Please transcribe the entries that follow exactly as they stand, skipping each picture.

======== Data for this task

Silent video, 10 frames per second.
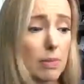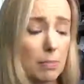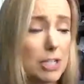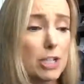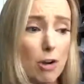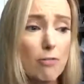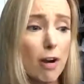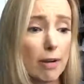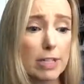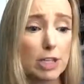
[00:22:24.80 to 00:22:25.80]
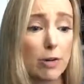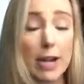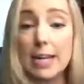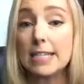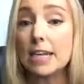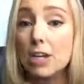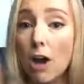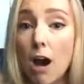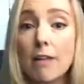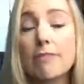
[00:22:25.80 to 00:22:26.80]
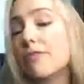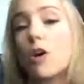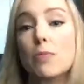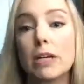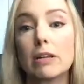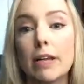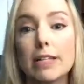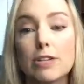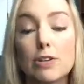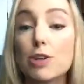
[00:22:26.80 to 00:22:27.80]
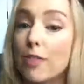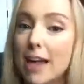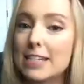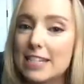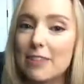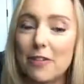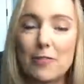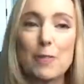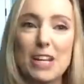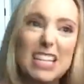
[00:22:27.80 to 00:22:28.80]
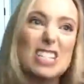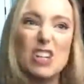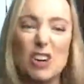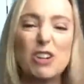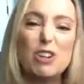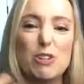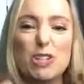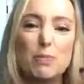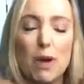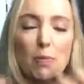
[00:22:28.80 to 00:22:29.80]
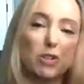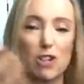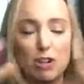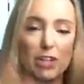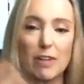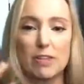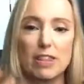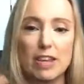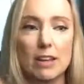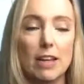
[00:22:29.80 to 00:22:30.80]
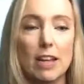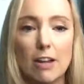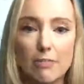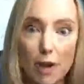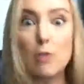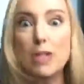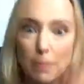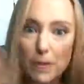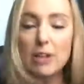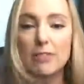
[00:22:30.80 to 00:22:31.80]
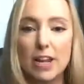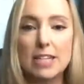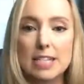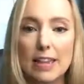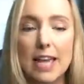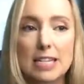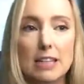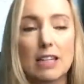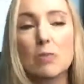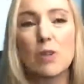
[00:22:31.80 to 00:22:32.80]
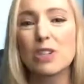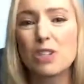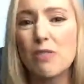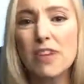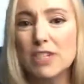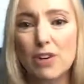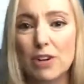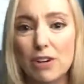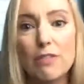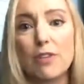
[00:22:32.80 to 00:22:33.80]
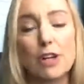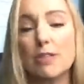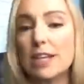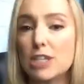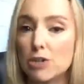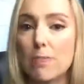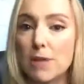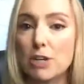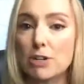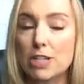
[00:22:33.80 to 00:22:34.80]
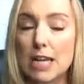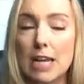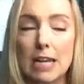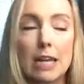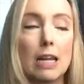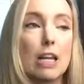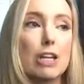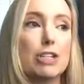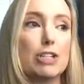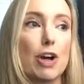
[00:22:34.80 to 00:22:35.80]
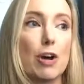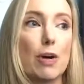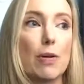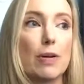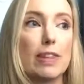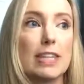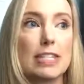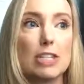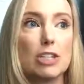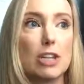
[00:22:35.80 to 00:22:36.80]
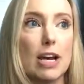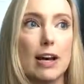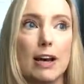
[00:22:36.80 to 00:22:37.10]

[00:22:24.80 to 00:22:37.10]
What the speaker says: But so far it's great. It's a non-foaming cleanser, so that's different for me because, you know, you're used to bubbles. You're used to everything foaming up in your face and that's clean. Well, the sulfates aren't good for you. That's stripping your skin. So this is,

================

Output of the exercise -
Silent video, 10 frames per second.
[00:22:24.80 to 00:22:25.80]
[00:22:25.80 to 00:22:26.80]
[00:22:26.80 to 00:22:27.80]
[00:22:27.80 to 00:22:28.80]
[00:22:28.80 to 00:22:29.80]
[00:22:29.80 to 00:22:30.80]
[00:22:30.80 to 00:22:31.80]
[00:22:31.80 to 00:22:32.80]
[00:22:32.80 to 00:22:33.80]
[00:22:33.80 to 00:22:34.80]
[00:22:34.80 to 00:22:35.80]
[00:22:35.80 to 00:22:36.80]
[00:22:36.80 to 00:22:37.10]

[00:22:24.80 to 00:22:37.10]
What the speaker says: But so far it's great. It's a non-foaming cleanser, so that's different for me because, you know, you're used to bubbles. You're used to everything foaming up in your face and that's clean. Well, the sulfates aren't good for you. That's stripping your skin. So this is,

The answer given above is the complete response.